EZH2 Inhibition Overcomes Immunomodulatory Drug (IMiD) Resistance in Multiple Myeloma Cell Lines in a Cereblon Pathway Dependent Manner

Introduction

Immunomodulatory agents (IMiDs) are effective therapies for multiple myeloma (MM), approved for use at all stages of disease. IMiDs function as molecular glues at cereblon (CRBN), part of the CRL4^CRBN E3 ubiquitin ligase complex, designating neo-substrates for proteasomal degradation. In myeloma cells the B cell transcription factors Ikaros and Aiolos are degraded, leading to downregulation of IRF4 which is critical for myeloma cell survival. Novel CRBN ligase modulators (CELMoDs) are currently in early phase clinical trials and have demonstrated activity in patients refractory to IMiDs, but resistance inevitably develops over time.

EZH2 is a histone methyltransferase which acts at histone 3 lysine 27 (H3K27) leading to trimethylation (H3K27me3). The aberrant expression of EZH2 leads to abnormal gene repression, contributing to tumour development and progression. EZH2 inhibitors (EZH2i) have been shown to overcome drug resistance in several cancers and we hypothesized that combining EZH2i with IMiDs/CELMoDS would overcome resistance to these agents in MM cell lines.

Methods

MM cell lines KMS11, RPMI and MOLP8 were used as models of IMiD/CELMoD resistance and MM.1S as a control model of sensitivity. The isogenic pair of KMS11 with CRBN knockout (KMS11^{CRBN KO}) was established using CRISPR-Cas9. Following concentration/duration optimisation, cell lines were treated with EZH2i (Tazemetostat) 0.25-1µM or DMSO control for 5 days alone, and then in combination with IMiD (Lenalidomide, Len, 0-20 µM, Pomalidomide, Pom, 0-8 µM) or CELMoD (Iberdomide, CC-220, 0-2 µM and Mezigdomide, CC-92480, 0-0.1uM) for a further 5 days. Cell viability was measured using CellTiter Blue® and the level of synergy assessed using SynergyFinder (Bliss model). The effect on apoptosis and cell cycle was examined using flow cytometry after AnnexinV-PI and/or DAPI staining respectively. To elucidate the mechanism of synergy, the effect of the single agents and combinations on key CRBN pathway effectors (CRBN, Ikaros/Aiolos, IRF4) were examined using WB and qPCR. ChIP-PCR was employed to assess the changes in enrichment of H3K27me3 and key MM transcription factors (Ikaros/Aiolos) within the IRF4 promoter region upon EZH2i treatment.

Results

MM.1S cells were sensitive to IMiDs (Len/Pom) and CELMoDS (CC-220/CC-92480) with GI50s of 0.279 µM, 0.08 µM, 2 nM and 0.3 nM respectively. KMS11, MOLP8 and RPMI cell lines were resistant at more than 10x the GI50 in MM.1S. In these models of resistance, the cells express functional CRBN protein, demonstrated by the degradation of neo-substrates Ikaros/Aiolos. However, whilst their degradation results in reduced IRF4 expression and cell death in sensitive cells (e.g. MM.1S), this does not occur in the resistant models suggesting an uncoupling of Ikaros/Aiolos control of IRF4 expression in the resistant setting.

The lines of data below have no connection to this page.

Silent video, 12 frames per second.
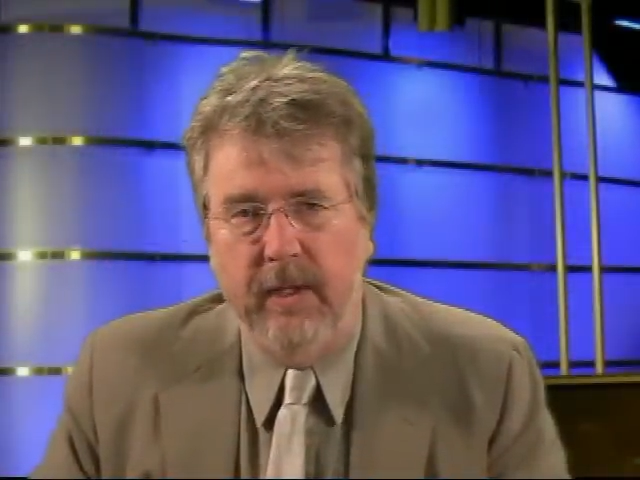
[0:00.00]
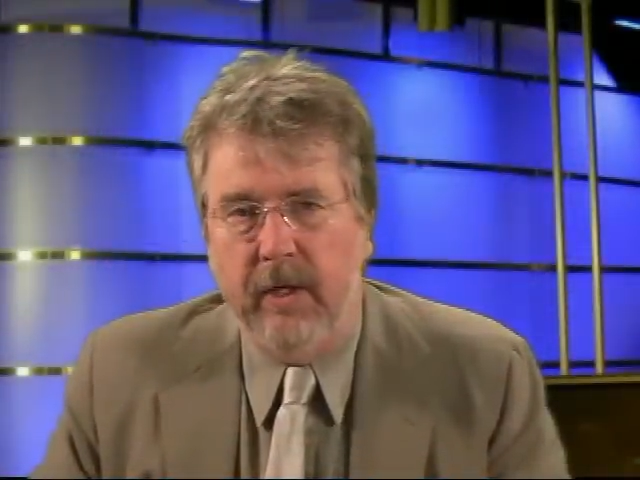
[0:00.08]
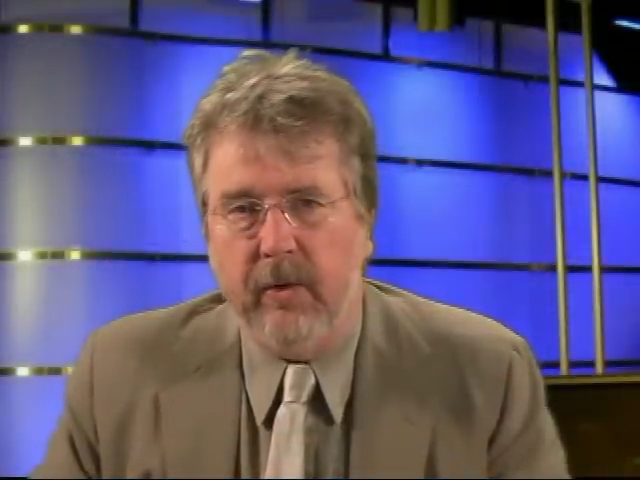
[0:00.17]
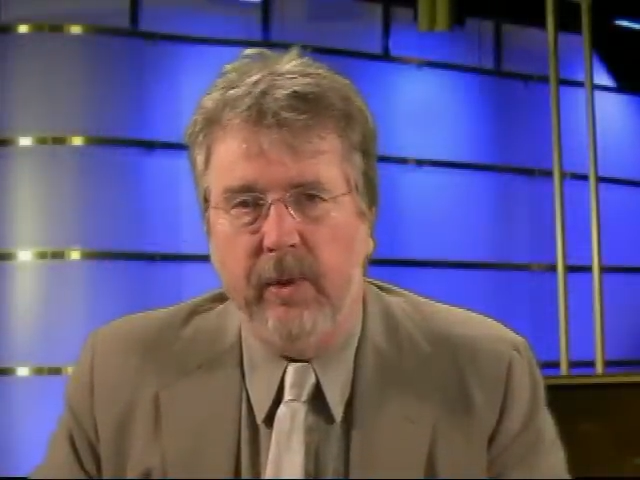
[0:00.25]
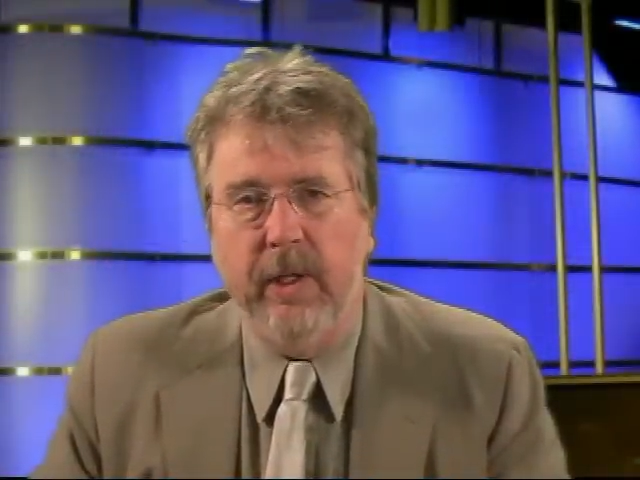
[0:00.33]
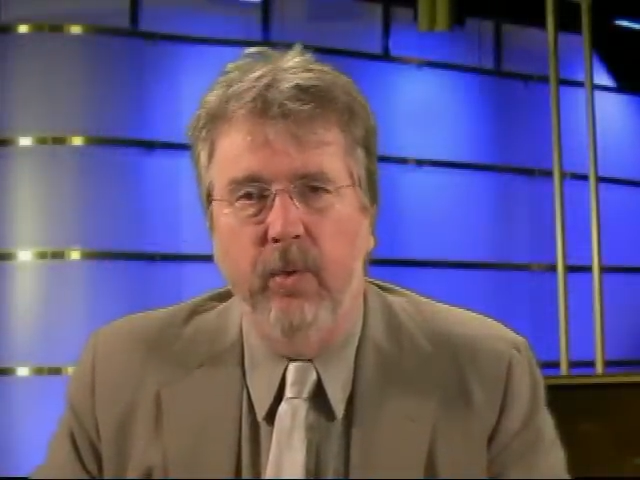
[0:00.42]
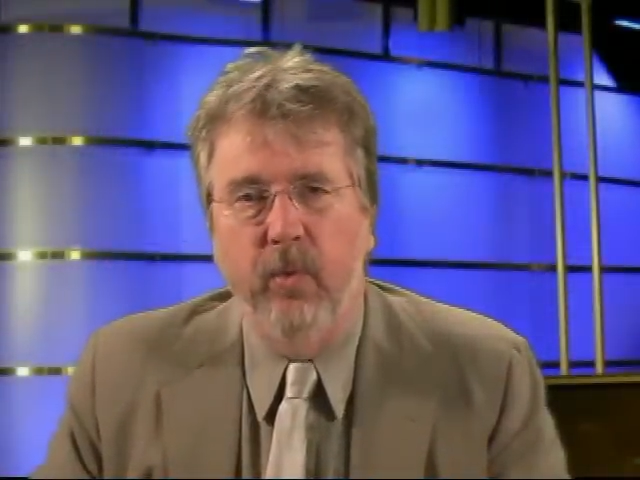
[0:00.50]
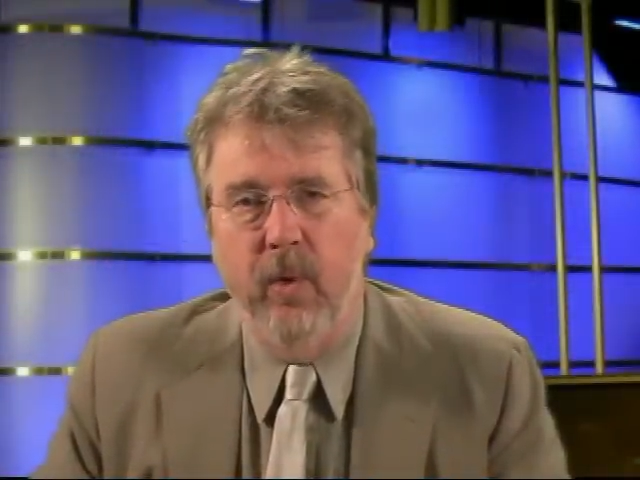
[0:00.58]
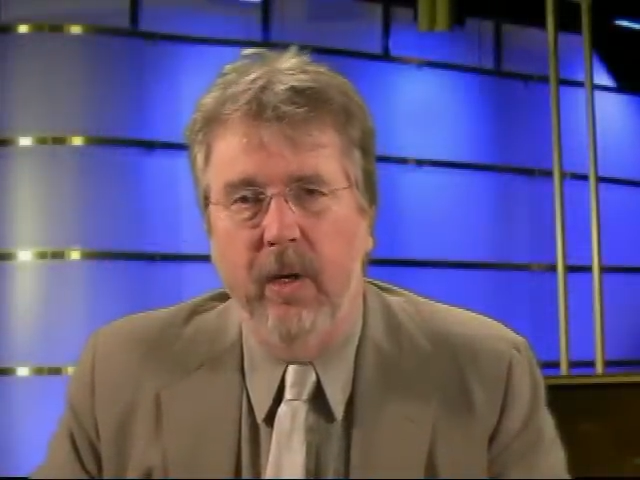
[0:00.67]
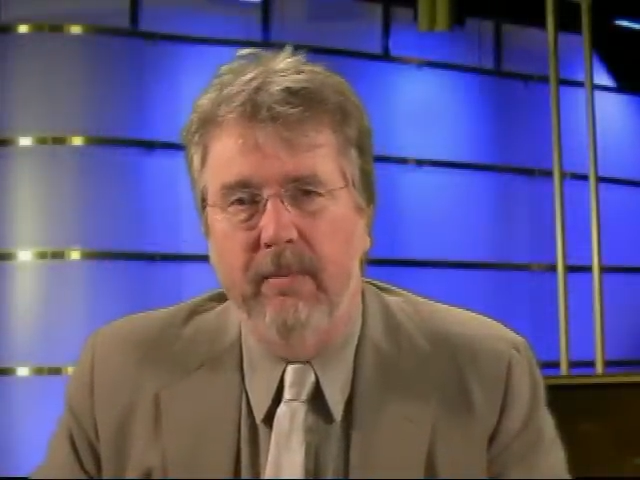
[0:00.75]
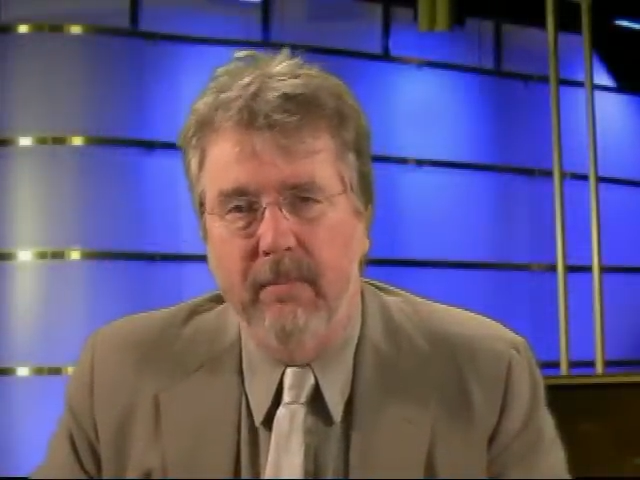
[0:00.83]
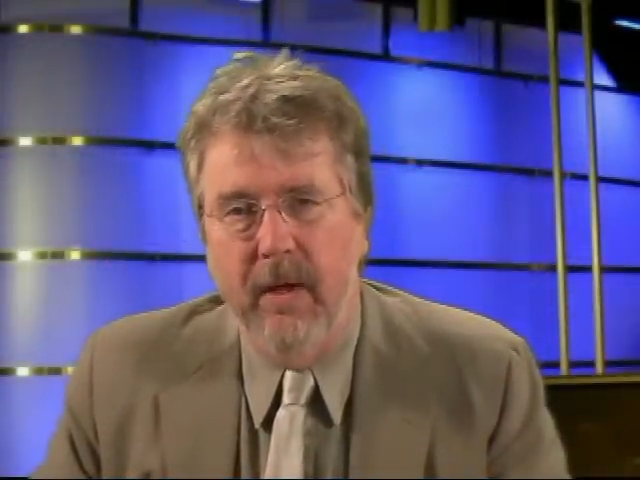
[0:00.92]
literally
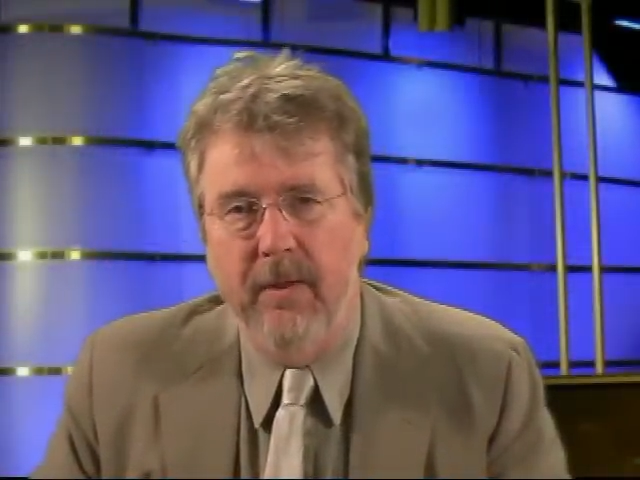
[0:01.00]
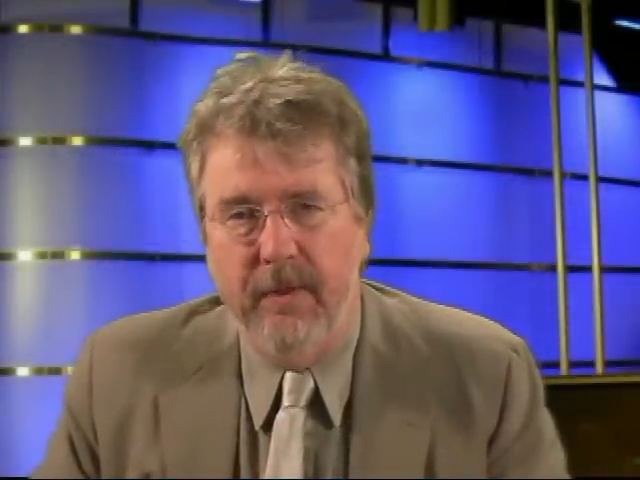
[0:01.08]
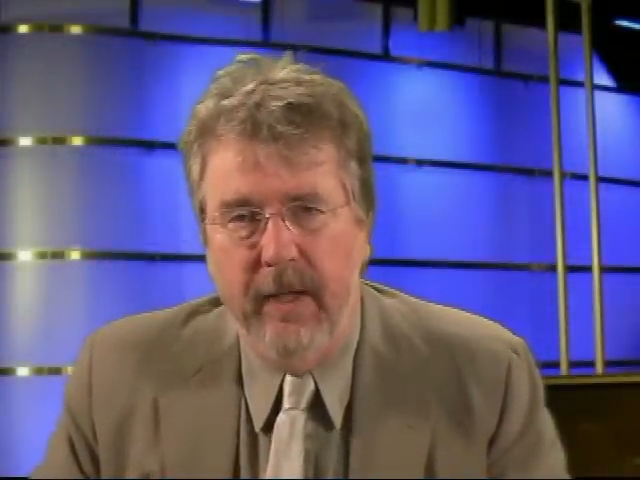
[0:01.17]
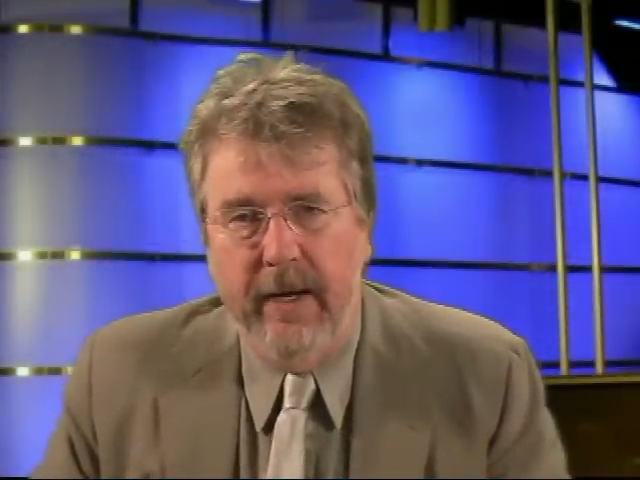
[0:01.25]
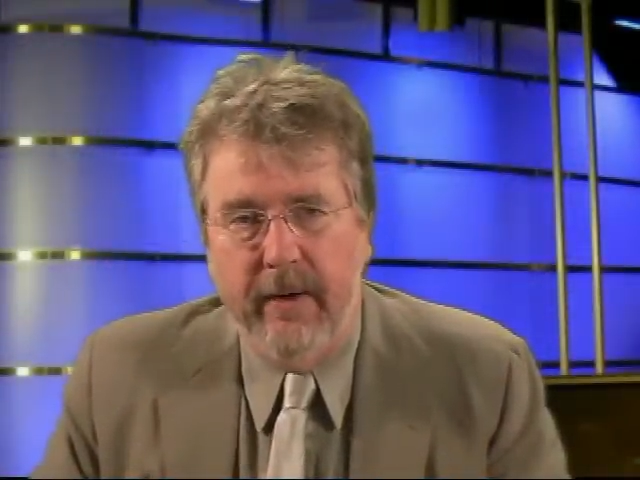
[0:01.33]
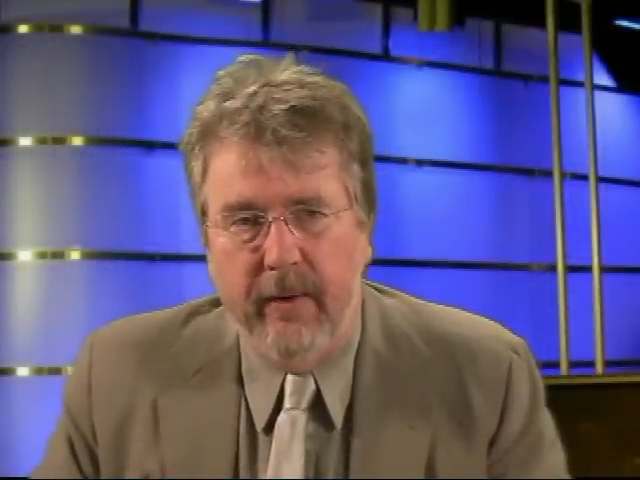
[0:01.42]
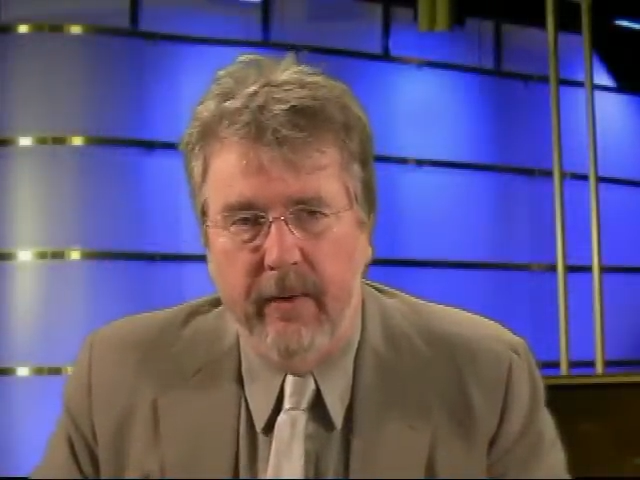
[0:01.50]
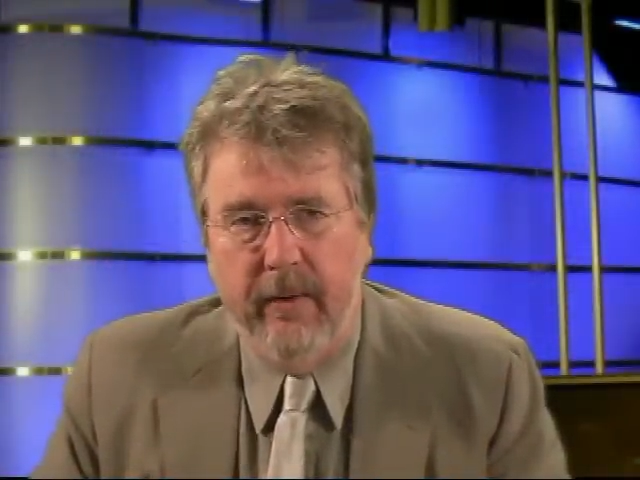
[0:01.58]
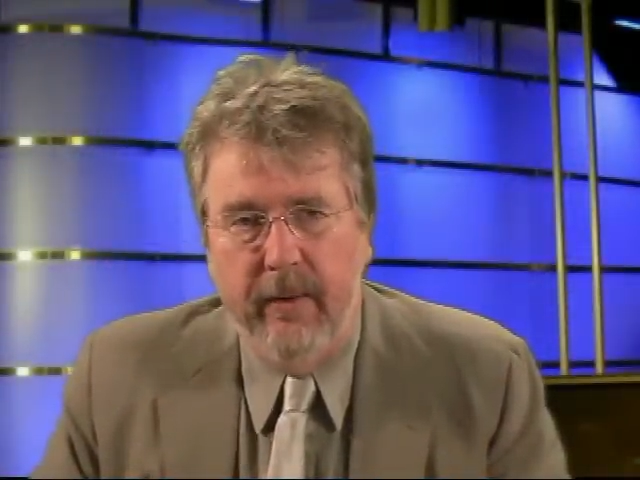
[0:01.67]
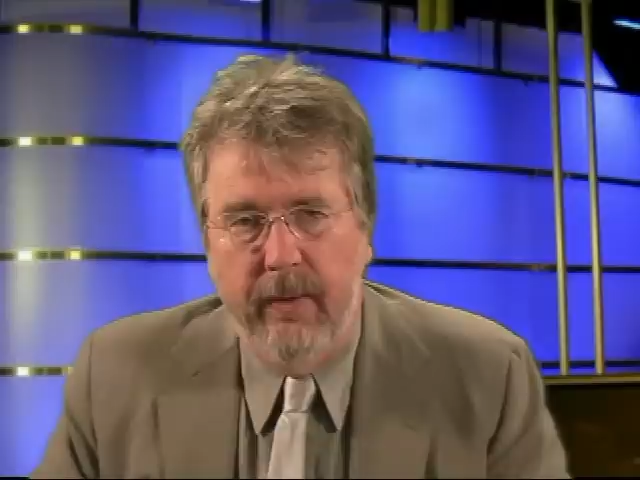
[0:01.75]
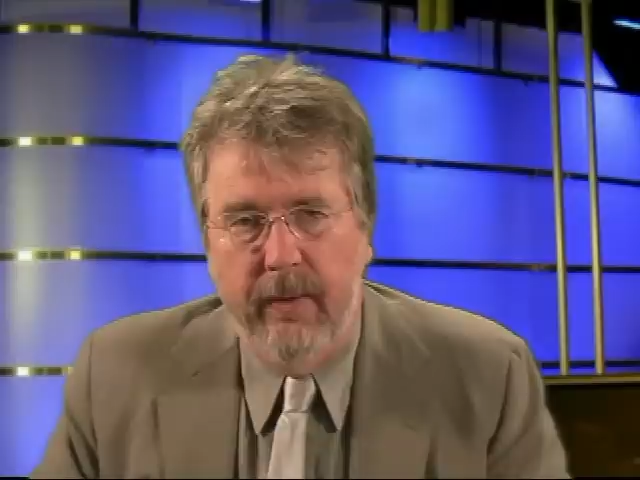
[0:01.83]
1 month later,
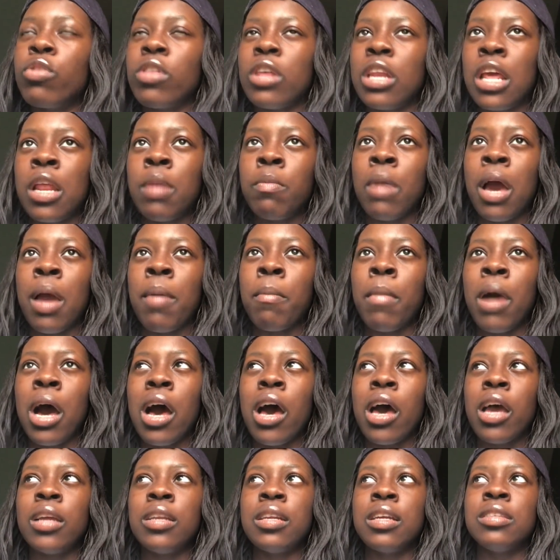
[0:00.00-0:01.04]
then in my
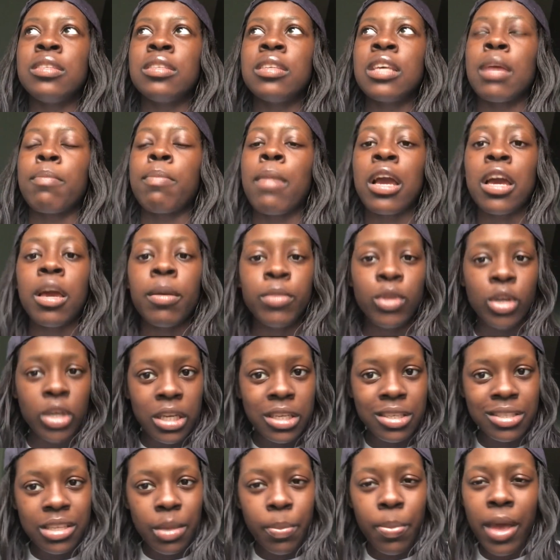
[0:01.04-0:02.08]
mind, it's like my community
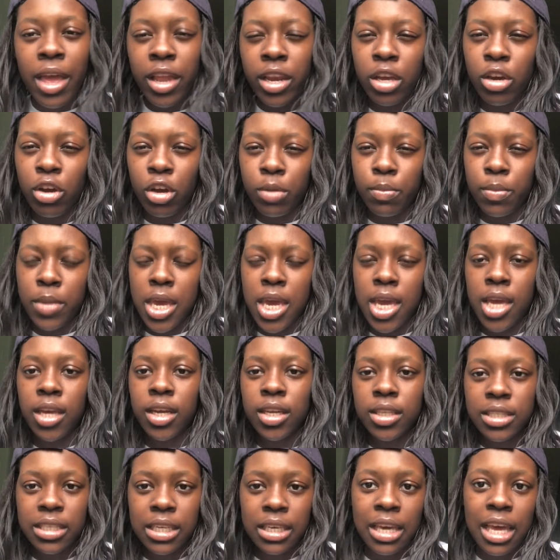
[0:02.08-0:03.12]
is depending on me
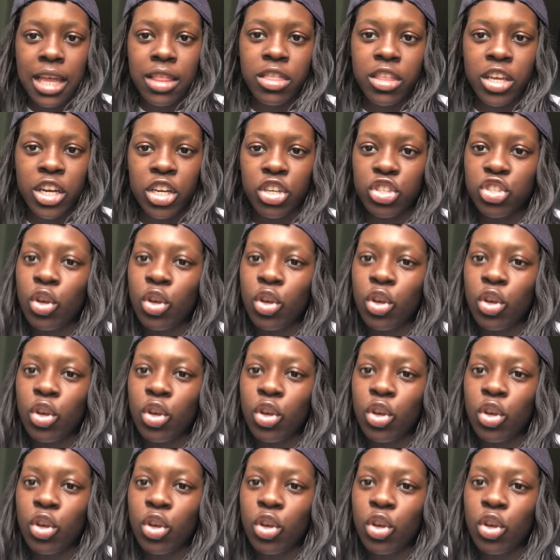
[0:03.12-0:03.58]
to get there.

Combining EZH2i with IMiDs/CELMoDs led to a reduction in cell viability (e.g. CC-220 shown in Fig.1A) and demonstrated synergy across resistant cell lines (KMS11, MOLP8 and RPMI). An increase in apoptosis was seen using AnnexinV/PI staining, with no demonstrable change in cell cycle. WB and qPCR results showed a significant reduction in IRF4 mRNA and protein with the combination treatment. The combination of EZH2i and IMiD/CELMoDs did not reduce cell viability or IRF4 expression in the KMS11^{CRBN KO} cell line (Fig.1A), indicating that the observed synergistic effect is CRBN-dependent.

Compared to DMSO control, EZH2i increased IRF4 mRNA, with a reduction of H3K27me3 enrichment observed within the IRF4 promoter region by ChIP-PCR in KMS11 (Fig.1B). In addition, EZH2i also enhanced Ikaros and Aiolos enrichment within the IRF4 promoter region (Fig.1B).

Conclusions

Our results suggest that combining EZH2i with IMiDs/CELMoDs can overcome resistance to these agents in MM cell line models, with synergy that is CRBN-dependent. By examining the key components of the CRBN pathway we identified that EZH2i reduced H3K27me3 and increased Ikaros and Aiolos association at the IRF4 promoter, suggesting a possible re-coupling of Ikaros/Aiolos to IRF4 expression, which may be responsible for reinstating IMiD/CELMoD activity, driving the synergistic effect seen.